Il Tribunale di Milano riteneva sussistente il primo profilo contestato alla lavoratrice, sicché dichiarava la risoluzione del rapporto di lavoro, con condanna del datore di lavoro al pagamento della sola indennità risarcitoria prevista dall’art. 18, comma 5, legge n. 300/1970, quantificata in 14 mensilità. Quello stesso profilo veniva, in seguito, confermato dalla Corte di Appello di Milano.

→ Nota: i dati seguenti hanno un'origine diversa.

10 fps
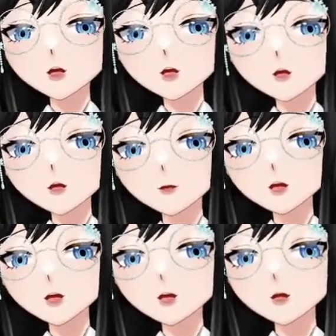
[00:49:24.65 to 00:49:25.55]
chromatin
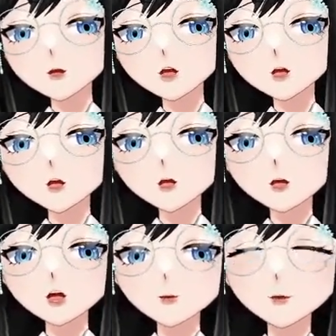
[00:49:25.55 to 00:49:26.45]
structure
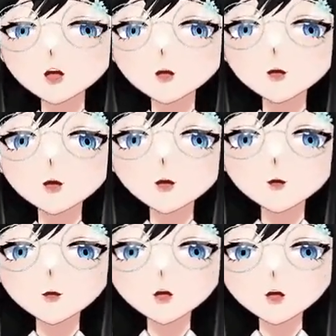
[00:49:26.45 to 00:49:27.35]
in regulating
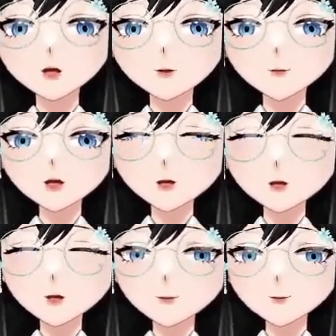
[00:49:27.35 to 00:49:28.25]
gene expression?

Per contro, la stessa Corte del merito non riteneva sussistente il secondo dei sopra menzionati profili; ed anzi, premesso che un conto è l’alterazione delle timbrature ed un altro è la fraudolenta copertura di assenze dal servizio con tali alterazioni, ha ritenuto che la fraudolenta copertura fosse stata contestata soltanto genericamente dal datore di lavoro.

Onde la declaratoria di illegittimità, sul punto, del licenziamento.

Tale statuizione veniva impugnata dal datore di lavoro eccependo, in particolare, (i) che la contestazione conteneva una dettagliata descrizione degli addebiti rispetto ai quali la lavoratrice si era compiutamente difesa e (ii) che alla lavoratrice era stato effettivamente contestato di aver falsamente certificato la sua presenza per ottenere il pagamento di compensi altrimenti non dovuti.

La Corte di Cassazione, tuttavia, rigettava il ricorso del datore di lavoro.

A supporto di tale statuizione, la Suprema Corte premetteva, anzitutto, che gli addebiti in esame non si esaurivano nell’alterazione delle timbrature degli orari di entrata e di uscita, ma ricomprendevano anche il fatto che la lavoratrice si sarebbe fraudolentemente avvantaggiata di tale alterazione per ottenere il pagamento di compensi altrimenti non dovuti.

Quindi, i Giudici di legittimità rilevavano che la contestazione disciplinare sarebbe stata del tutto generica proprio in relazione al carattere fraudolento delle timbrature alterate.

Con il provvedimento in epigrafe, la Corte di Cassazione ha inteso certamente dare continuità a quell’orientamento giurisprudenziale (cfr. Cass. Civ., Sez. Lav., sentenza del 21 febbraio 2017, n. 4453) secondo cui l’elemento soggettivo costituisce una componente essenziale del licenziamento per giusta causa e che, come tale, deve costituire oggetto di contraddittorio tra le parti e di valutazione da parte dei Giudici di merito.

Soprattutto, la Suprema Corte ha inteso dare continuità a quell’orientamento secondo cui la contestazione disciplinare deve essere “specifica”, ossia recare un’analisi dettagliata di tutti gli elementi su cui essa si basa, ivi inclusi quelli soggettivi, ove contestati, pena l’impossibilità per il lavoratore di esercitare un compiuto diritto di difesa (cfr. Cass. Civ., Sez. Lav., sentenza del 2 novembre 2016, n. 22127).

Forse, proprio l’intrinseca difficoltà per il datore di lavoro di farsi carico di una siffatta dimostrazione dovrebbe indurre ad omettere qualsiasi rilievo circa l’elemento soggettivo che avrebbe connotato la condotta del lavoratore, limitando così la contestazione al solo fatto c.d. “storico”.